Oscar Micheaux: The Great and Only: The Life of America's First Great Black Filmmaker
(Regan Books, 384 pages, $29.95)
Edited by Patrick McGilligan

Any modern independent filmmaker who began his or her career maxing out 10 credit cards will find their efforts and tribulations put starkly into context by Patrick McGilligan’s exhaustive biography of the shadowy, half-forgotten yet indomitable African-American film pioneer Oscar Micheaux. At a time when blacks lived severely restricted lives in Jim Crow America (Micheaux died broke in 1951 at age 67), this ambitious original managed, against incredible odds, to pump out up to four features a year between 1919 and 1940, finally making nearly 40 all-black musicals, melodramas, detective stories and ghost stories, two-thirds of which are now thought lost. Many of them embraced daring topics such as “passing” for white, interracial romance, nudity, sexual frankness, Klan violence and lynching; none were likely to pass muster with racist censors, especially in the South.
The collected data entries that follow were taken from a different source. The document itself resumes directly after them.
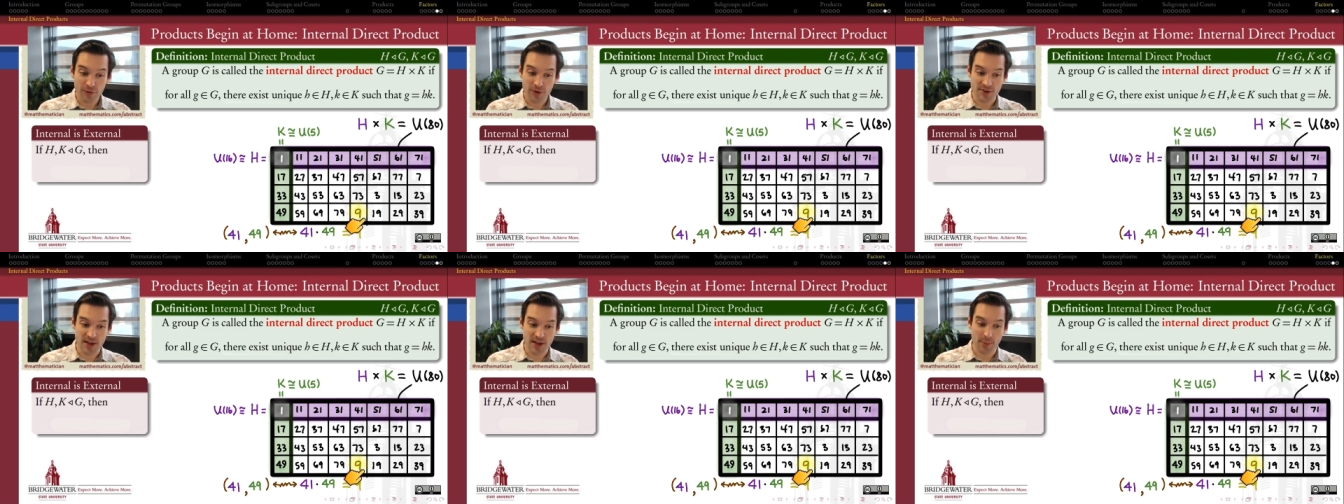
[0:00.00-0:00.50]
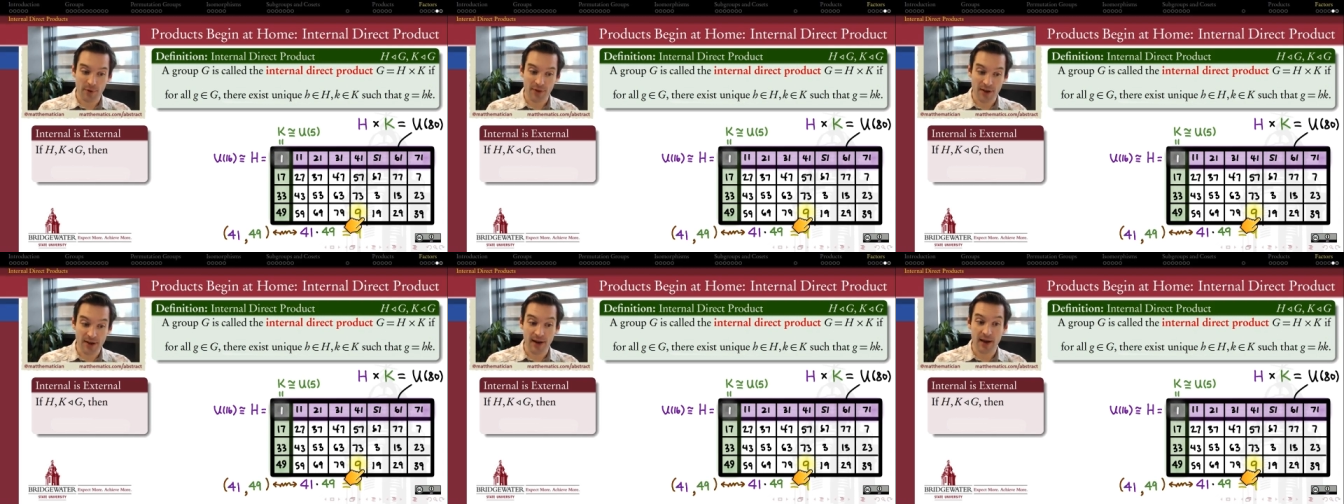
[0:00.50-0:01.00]
for example,
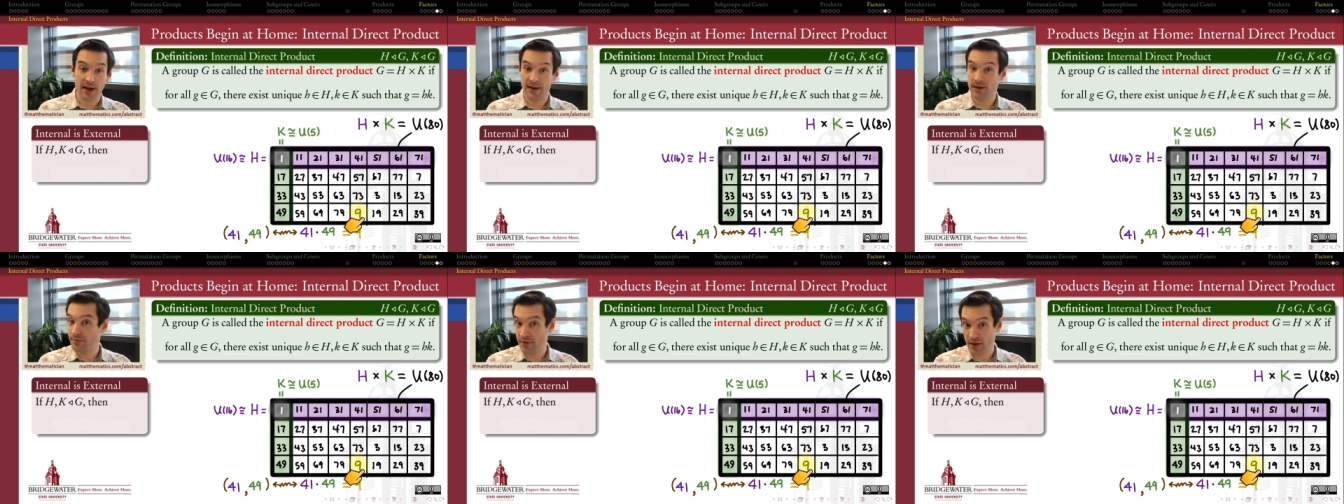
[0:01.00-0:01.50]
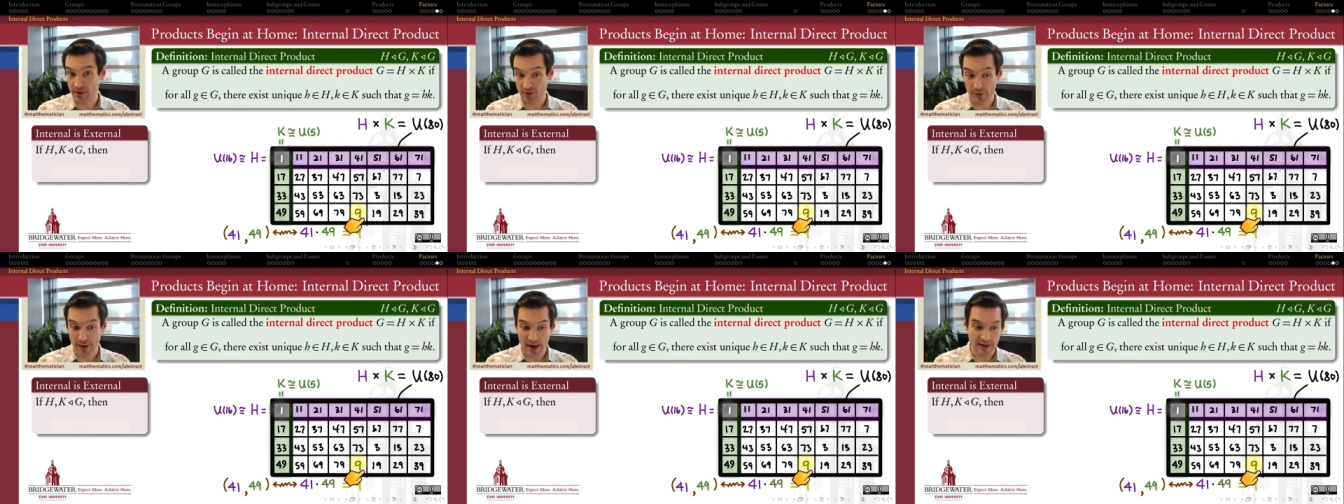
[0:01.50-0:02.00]
that 9 in
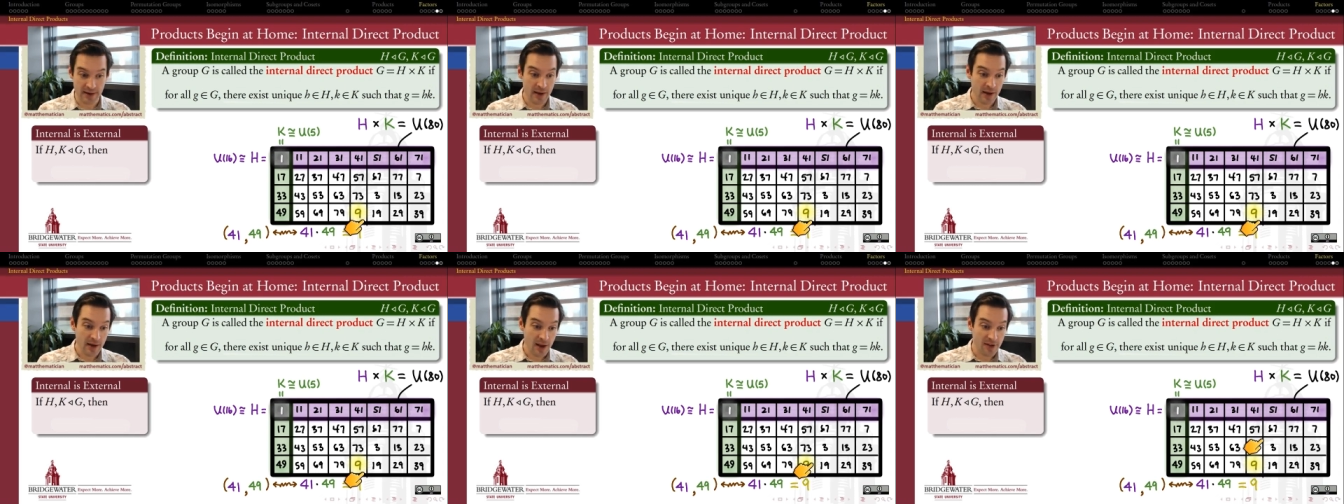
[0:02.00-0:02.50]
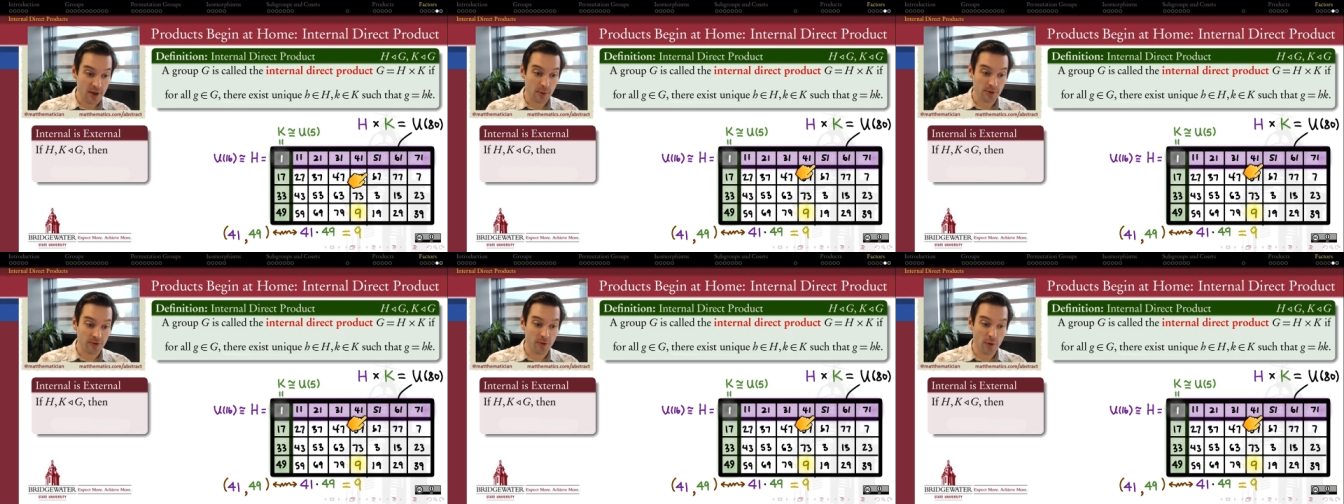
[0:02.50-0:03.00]
U80 is
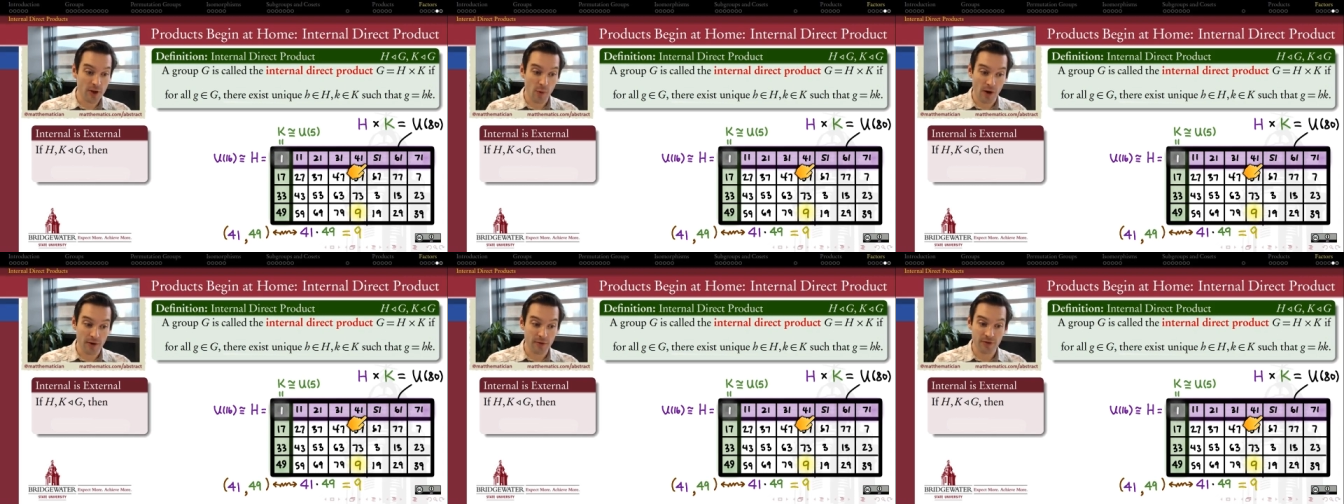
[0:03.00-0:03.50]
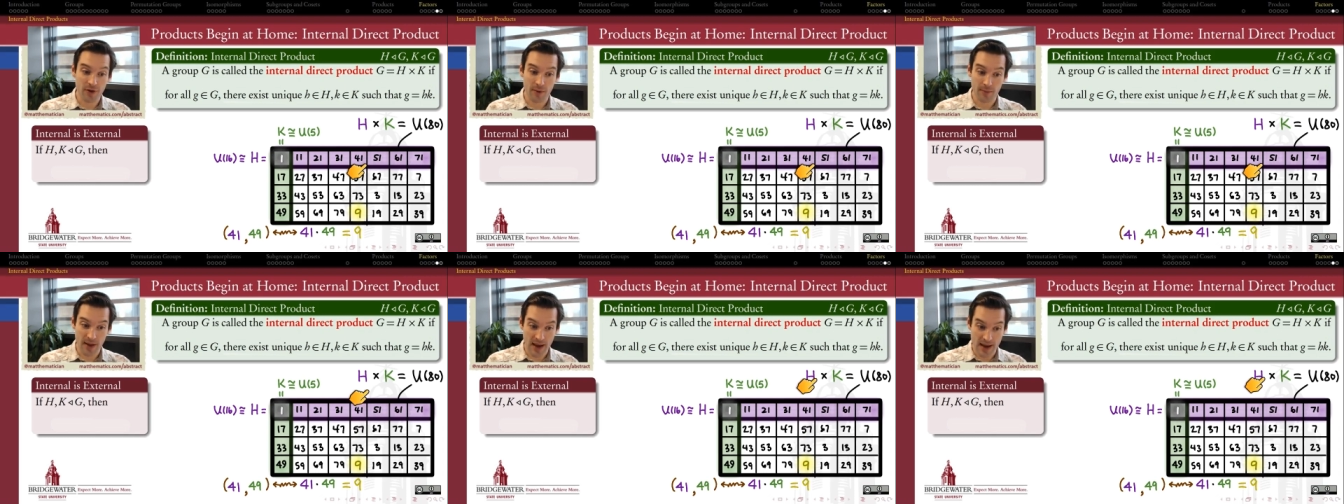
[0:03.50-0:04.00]
equal to 41
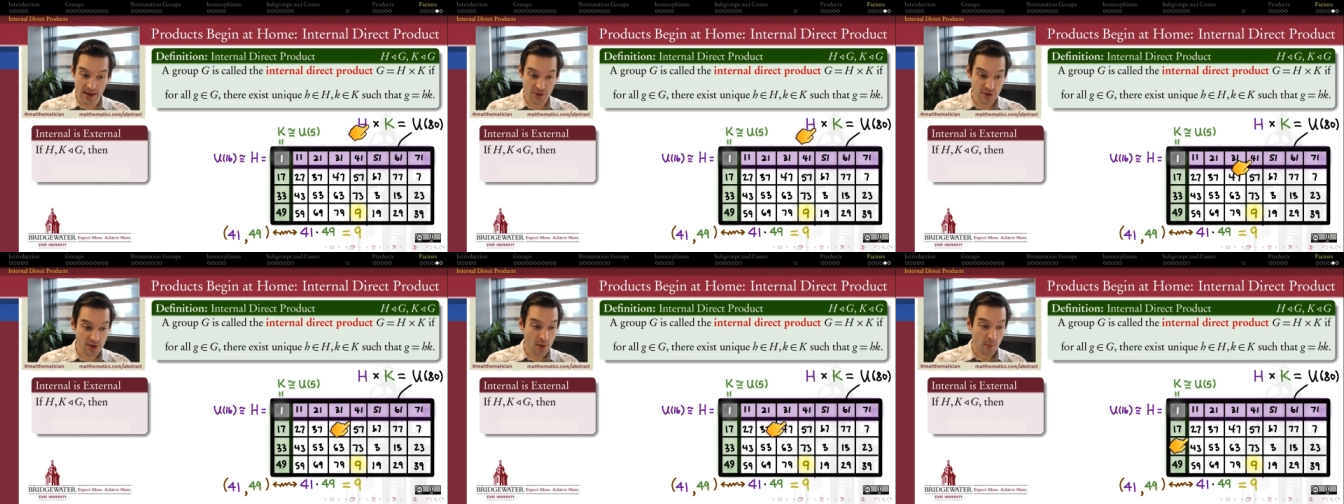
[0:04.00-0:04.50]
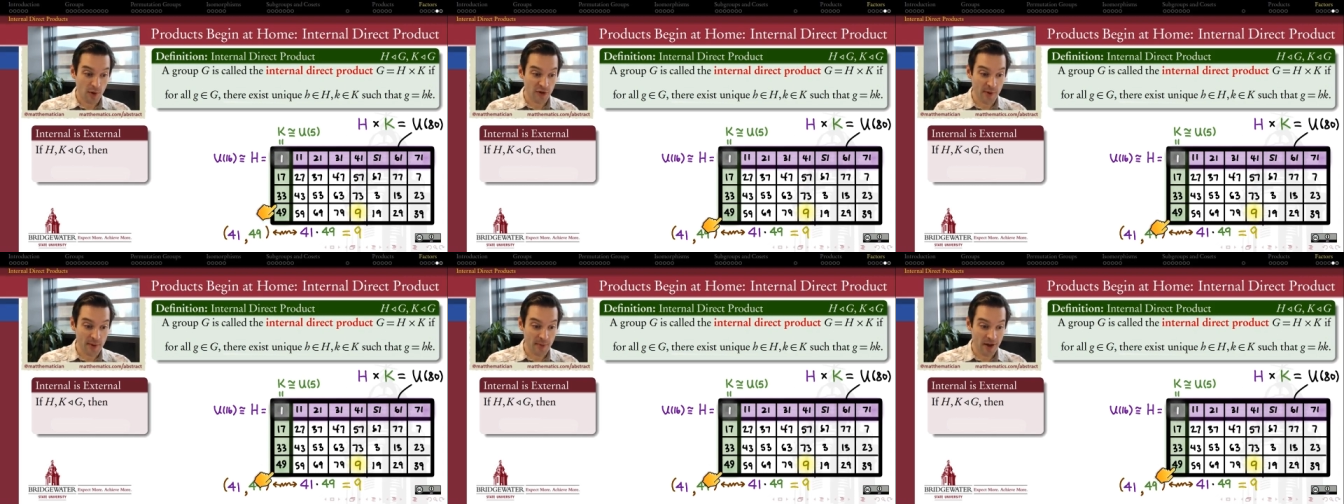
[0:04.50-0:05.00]
from H
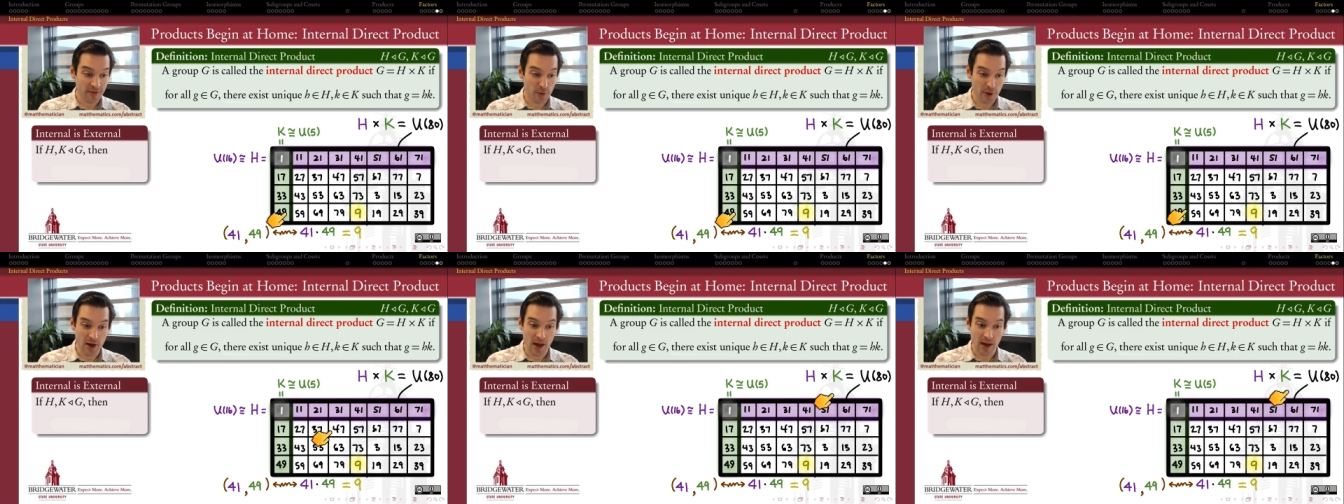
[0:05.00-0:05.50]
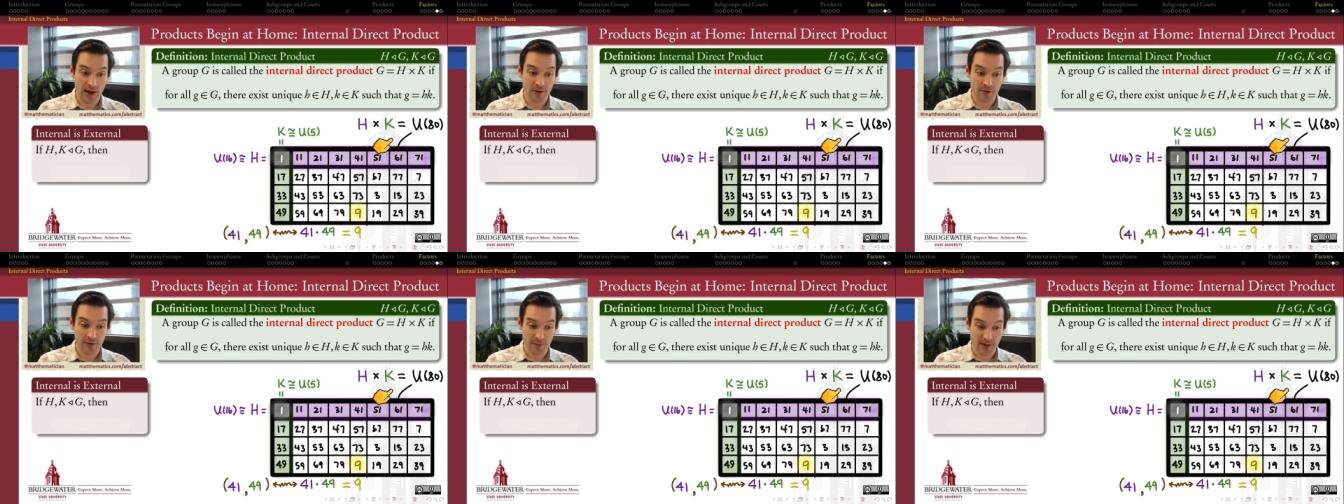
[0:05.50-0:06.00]
multiplied by 49
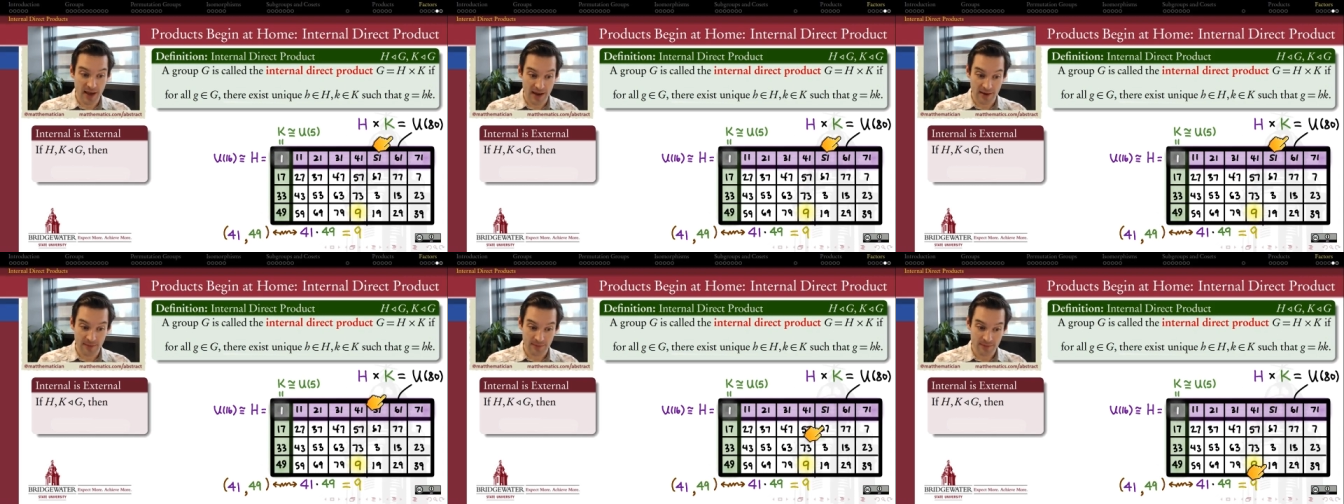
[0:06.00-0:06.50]
from K,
Micheaux distributed them himself, toting the four or five prints he could afford to the nation’s far-flung black communities, which enthusiastically embraced the only films then being made that addressed their own lives without stereotyping or racial insult. All the while, Micheaux was beset by creditors, scornful reviewers (among many admirers), amateurish performers, and the insults visited upon him daily as an ambitious, unretiring black man. The leaders of the Harlem Renaissance treated him with condescension, perhaps because Micheaux was a self-made striver in the Booker T. Washington mold, his works aiming to “uplift the race.” By today’s standards, his work seems unpolished. But his contribution was so significant that he was posthumously presented with the DGA’s Golden Jubilee Special Award in 1986, along with Fellini and Kurosawa, in celebration of the Guild’s 50th anniversary. Micheaux-related research has preoccupied scholars of early black filmmaking for three decades now, but McGilligan has deftly assembled their many sterling efforts, including disinterred prints and 1970s interviews with surviving Micheaux collaborators, into an enormously moving and compelling account of a quixotic life defined by arduous toil and perpetual optimism.